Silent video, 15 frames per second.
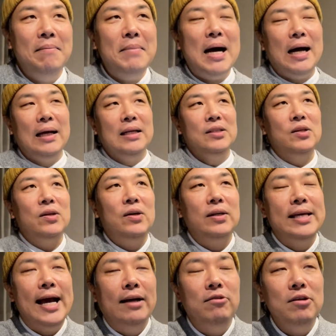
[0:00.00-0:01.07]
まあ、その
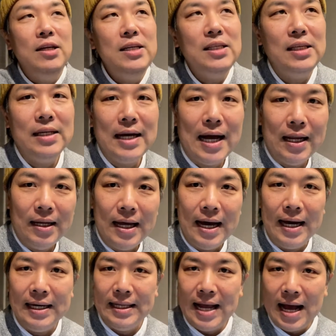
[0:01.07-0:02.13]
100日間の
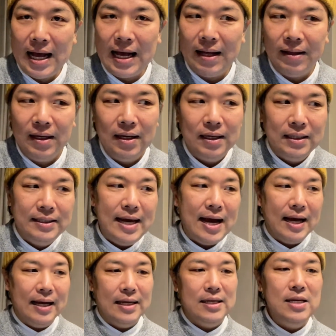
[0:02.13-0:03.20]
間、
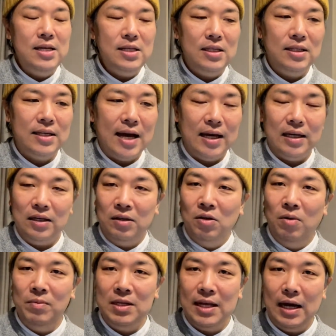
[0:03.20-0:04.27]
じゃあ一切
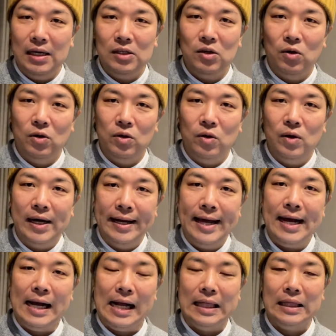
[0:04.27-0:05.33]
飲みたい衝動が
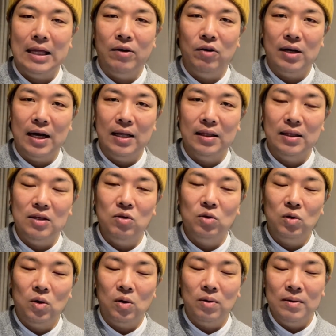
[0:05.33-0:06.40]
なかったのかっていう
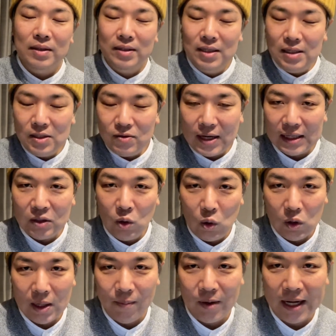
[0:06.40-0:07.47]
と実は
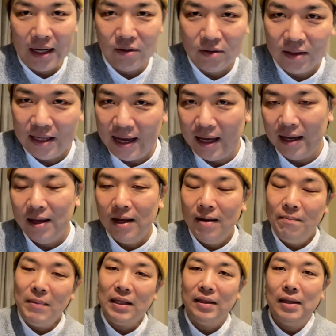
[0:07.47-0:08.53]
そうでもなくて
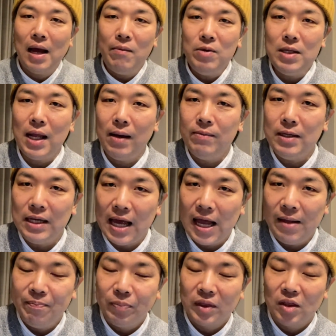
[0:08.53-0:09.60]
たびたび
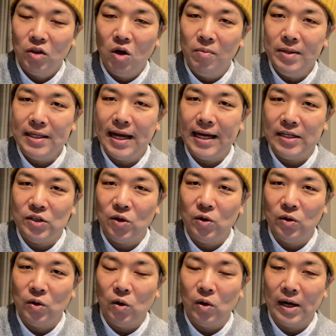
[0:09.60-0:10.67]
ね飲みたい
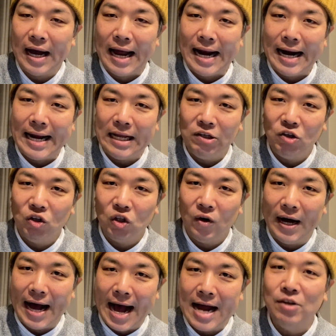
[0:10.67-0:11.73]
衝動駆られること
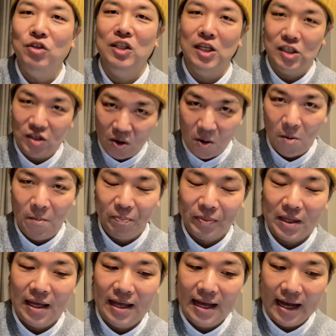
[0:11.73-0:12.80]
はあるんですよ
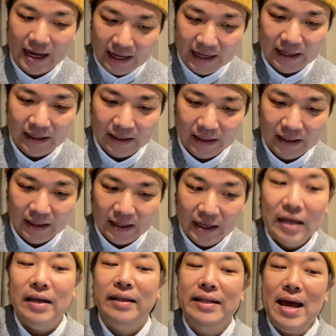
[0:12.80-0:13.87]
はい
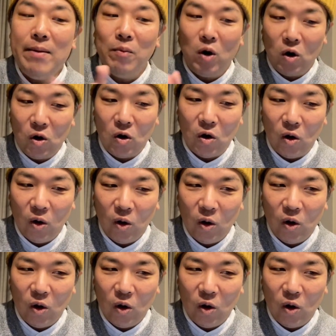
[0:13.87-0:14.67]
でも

(Problem to solve): Reproduce word for word only the lines between the line containing "[0:04.27-0:05.33]" and the end of the listing above, both included, and drop any pictures.

(Answer area):
[0:04.27-0:05.33]
飲みたい衝動が
[0:05.33-0:06.40]
なかったのかっていう
[0:06.40-0:07.47]
と実は
[0:07.47-0:08.53]
そうでもなくて
[0:08.53-0:09.60]
たびたび
[0:09.60-0:10.67]
ね飲みたい
[0:10.67-0:11.73]
衝動駆られること
[0:11.73-0:12.80]
はあるんですよ
[0:12.80-0:13.87]
はい
[0:13.87-0:14.67]
でも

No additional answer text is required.